BEGIN TASK MATERIAL
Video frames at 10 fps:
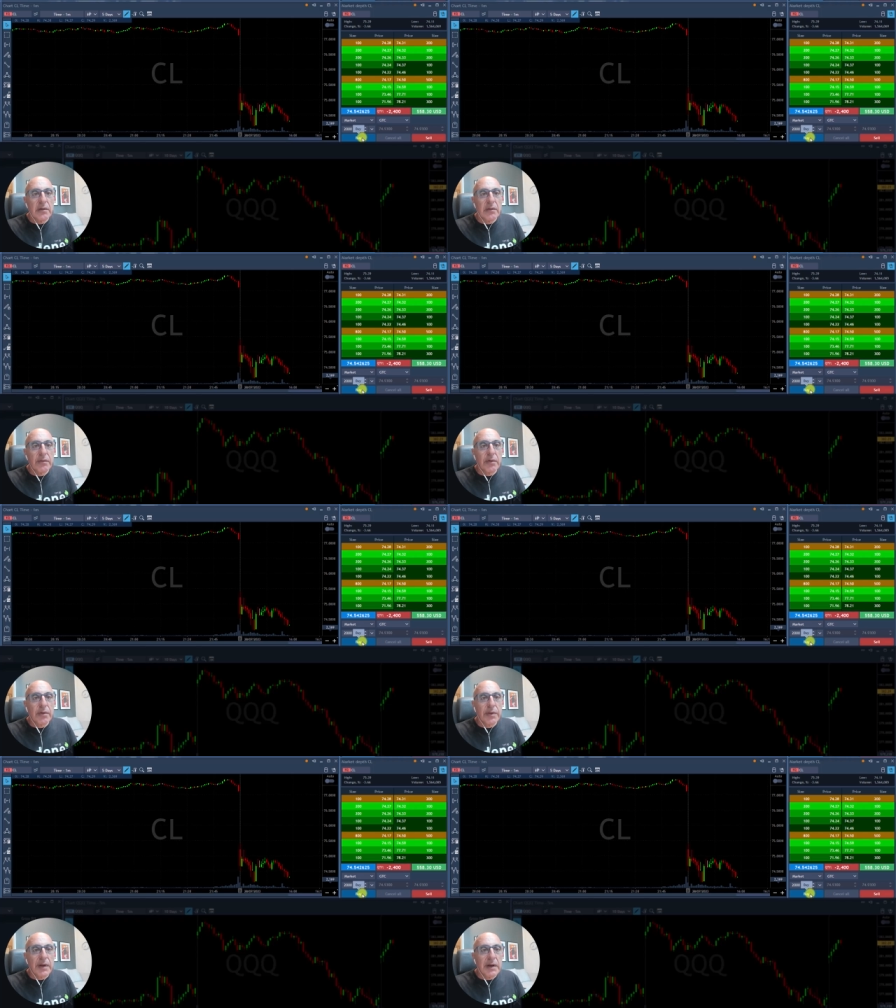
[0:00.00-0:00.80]
for
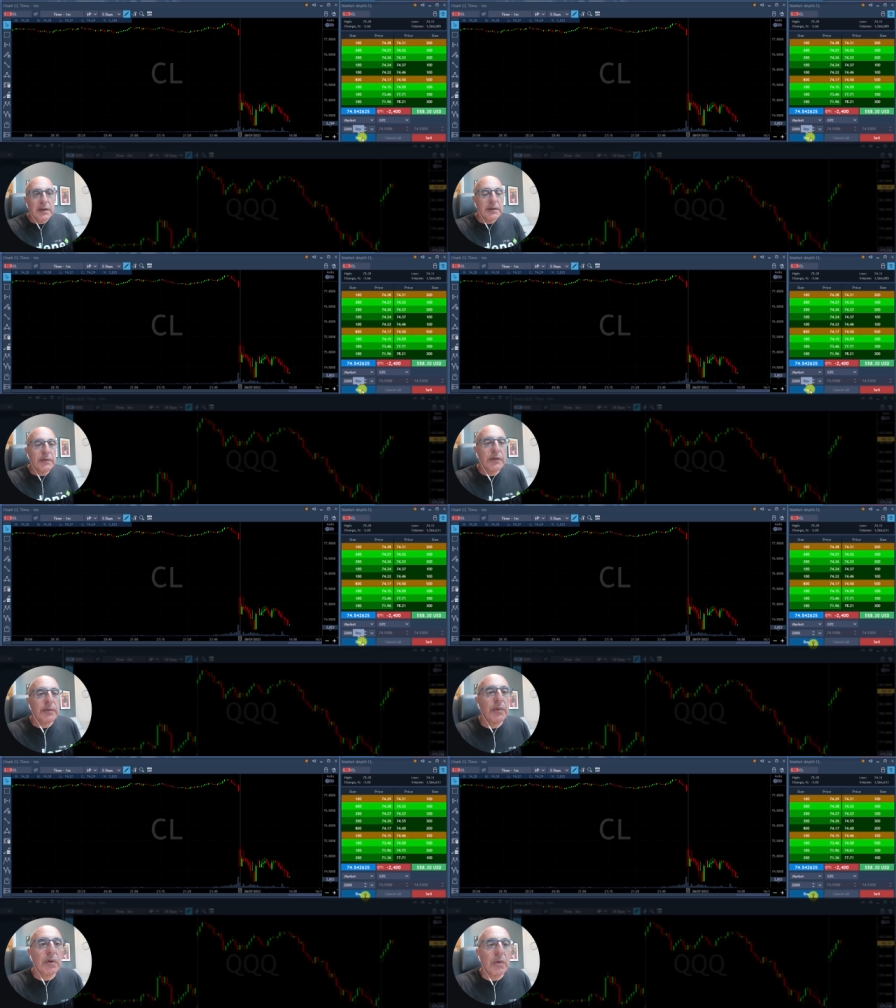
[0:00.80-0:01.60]
the relatively
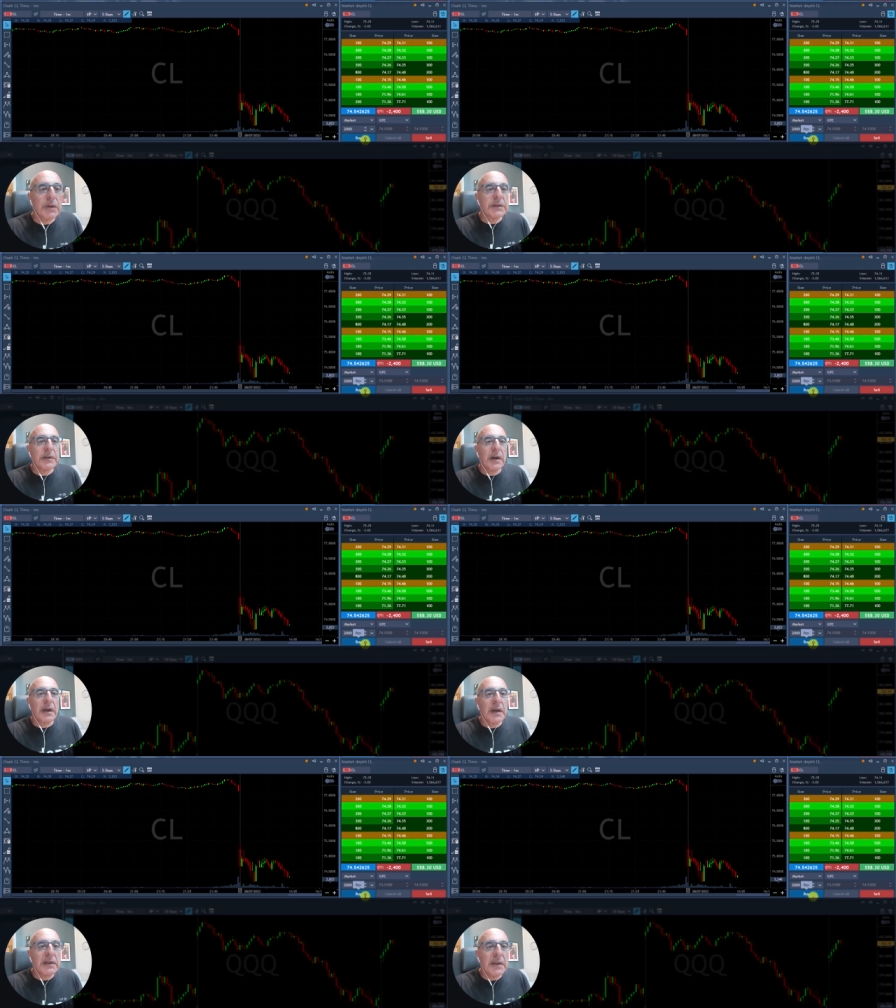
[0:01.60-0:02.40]
small quantity I
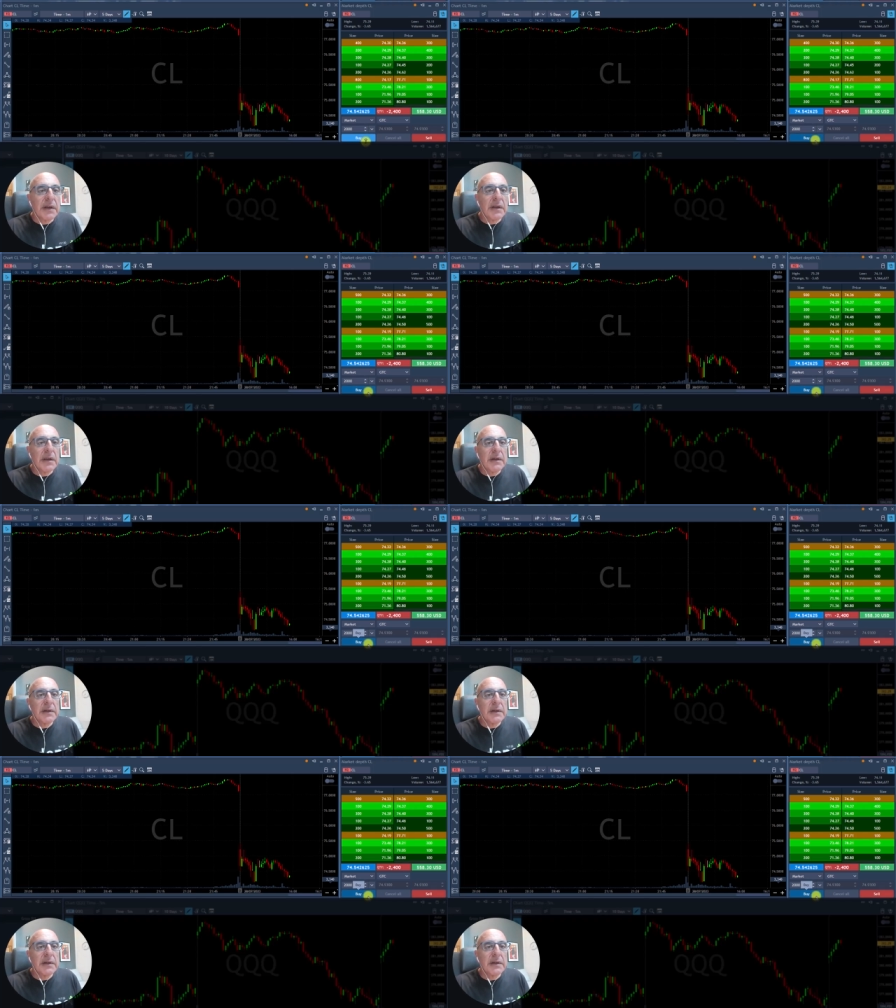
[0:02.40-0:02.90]
added earlier.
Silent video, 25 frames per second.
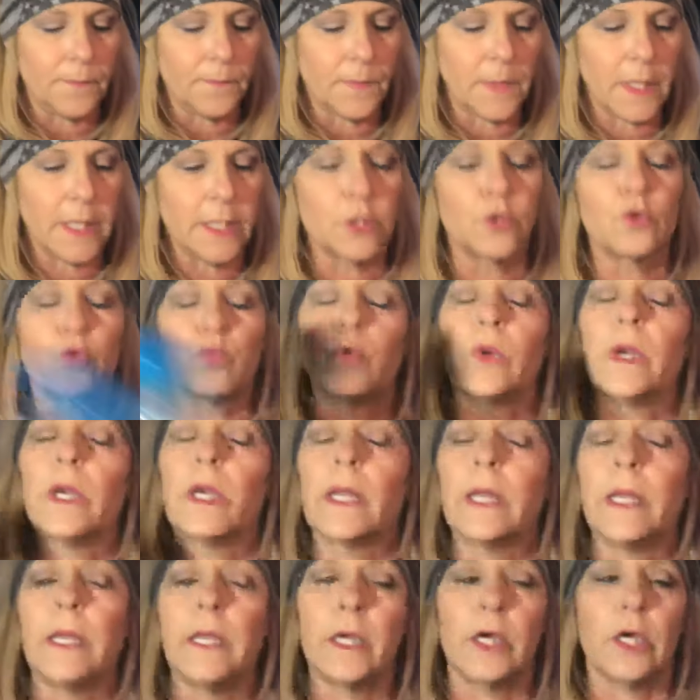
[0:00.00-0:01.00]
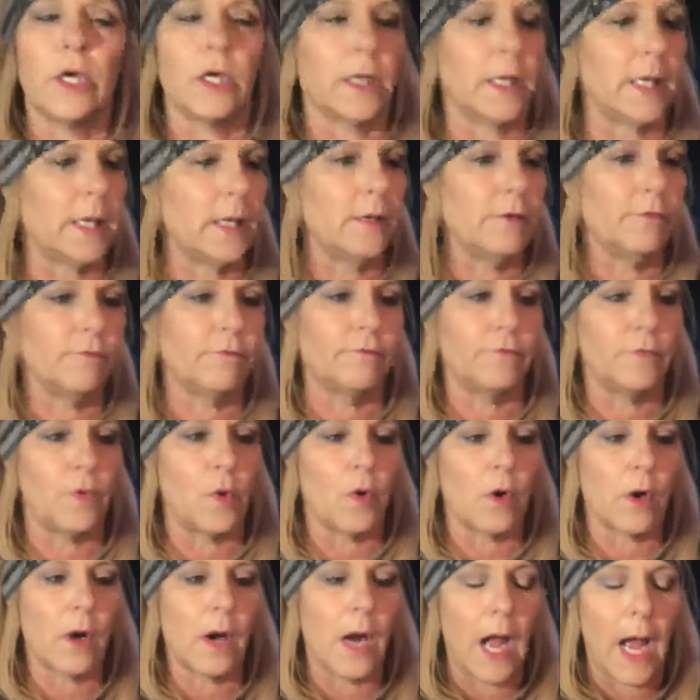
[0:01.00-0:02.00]
it's really good
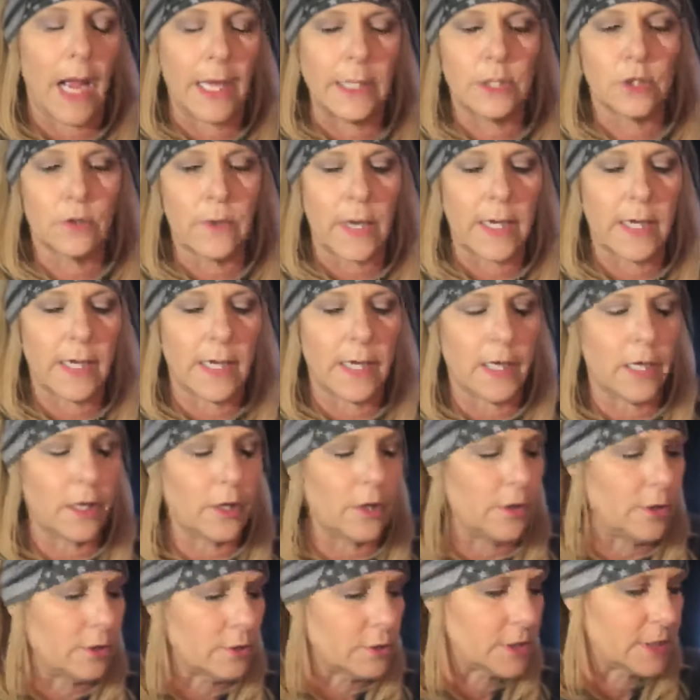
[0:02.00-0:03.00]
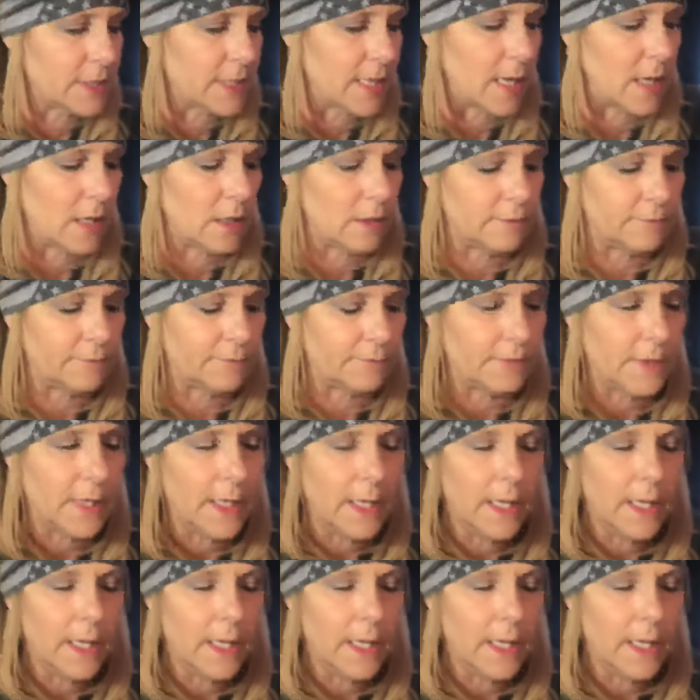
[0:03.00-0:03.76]
for hydrating yourself.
END TASK MATERIAL
__WHAT IS EXPECTED__: Print all the lines above again exactly, without any pictures.

__RESULT__:
Video frames at 10 fps:
[0:00.00-0:00.80]
for
[0:00.80-0:01.60]
the relatively
[0:01.60-0:02.40]
small quantity I
[0:02.40-0:02.90]
added earlier.
Silent video, 25 frames per second.
[0:00.00-0:01.00]
[0:01.00-0:02.00]
it's really good
[0:02.00-0:03.00]
[0:03.00-0:03.76]
for hydrating yourself.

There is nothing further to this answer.